If the council is able to secure the building’s freehold, it hopes to attract private and public sector investment to fund the redevelopment, believed to be worth £25m to £40m. A 1,300-seat banqueting hall, restored exchange hall, public square, office space and “innovation centre” are proposed in the Labour administration’s vision. It wants the Coal Exchange, once the headquarters of the coal industry, to be a “new home for business and enterprise in Cardiff” and spearhead the wider redevelopment of Mount Stuart Square in Butetown.

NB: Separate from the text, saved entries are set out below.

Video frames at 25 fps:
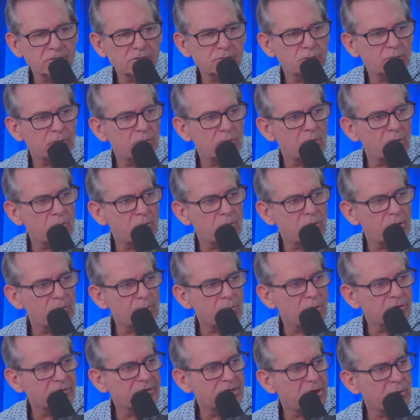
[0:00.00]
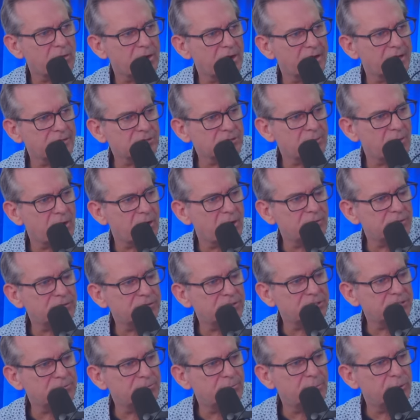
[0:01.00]
one more thing I want to ask you about. It
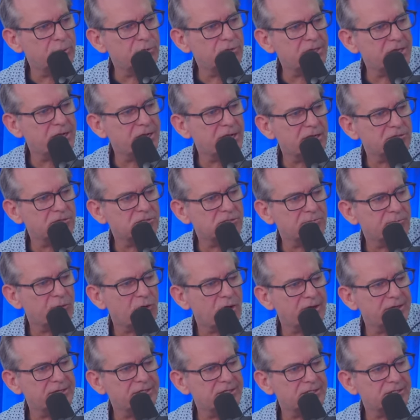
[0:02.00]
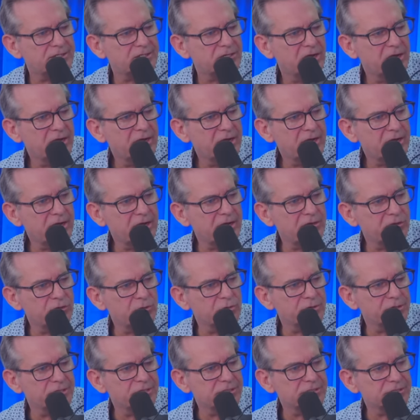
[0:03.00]
says bullion's price
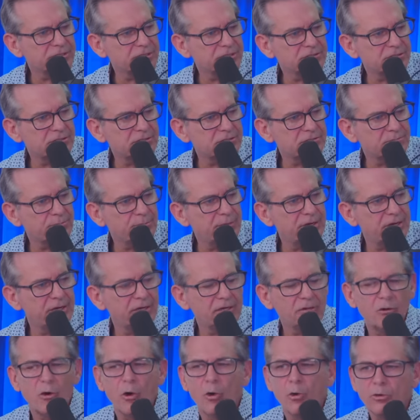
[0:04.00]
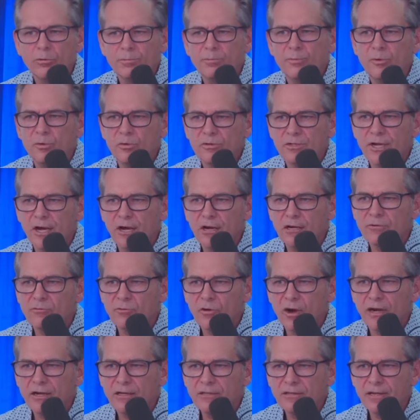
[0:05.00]
increases, meaning gold bullion,
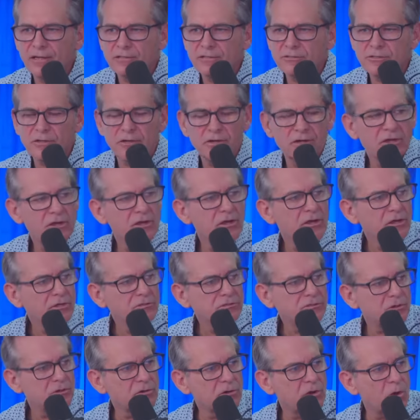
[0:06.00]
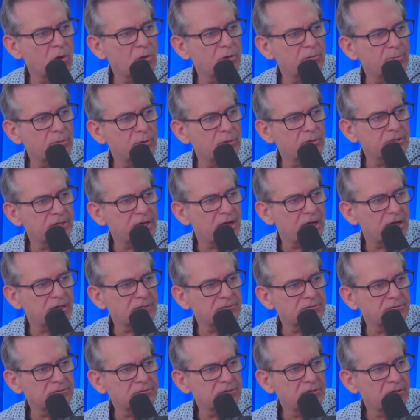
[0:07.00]
right? Mm-hmm. So gold
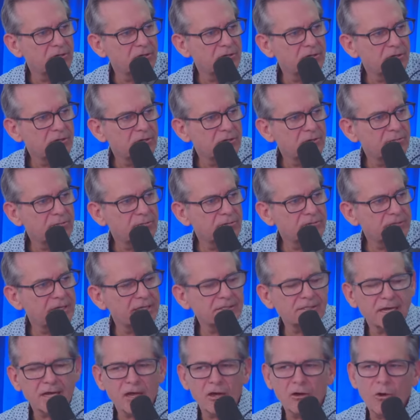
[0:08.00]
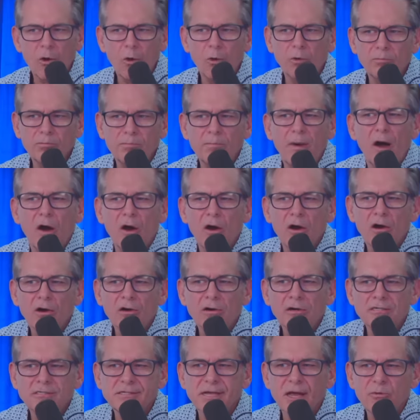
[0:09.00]
bullion, that's like a gold
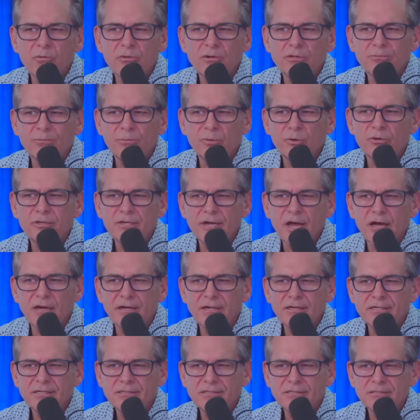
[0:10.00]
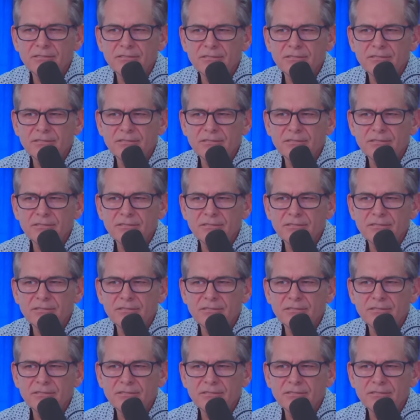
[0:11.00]
bar? Is that what bullion is?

Councillor Russell Goodway, cabinet member for economy, unveiled an investment prospectus – entitled Time for the Coal Exchange – at Thursday’s full council meeting. The document says the building’s future is at risk and, unless the authority acts immediately, “dereliction seems inevitable”. The council’s vision includes:
- Office space for start-up businesses and SMEs, as well as inward investors
- An open plan structure enclosed by three of the existing restored facades
- A 1,300-seat banqueting hall for events to be built above the existing structure, offering views of the city and Bay
- A public space outside the southern entrance, replacing a concrete car park
- Fully restoring the exchange hall and opening it to the public for the first time
- Using the hall as a networking hub for businesses to meet and exchange ideas
- A new Cardiff Business Innovation Centre supporting firms and education institutions
- Restoration of the original timber and stonework features, plus the creation of a glass atrium inside the north elevation
- Parking below ground by excavating between and around the existing foundations
The 140,000sq ft building, owned by developers Macob Exchange Ltd, was closed in May after a prohibition order was served over fire safety concerns. Macob has planning permission for a £20m scheme to turn it into apartments, restaurants and office space, but the plans have never gone ahead.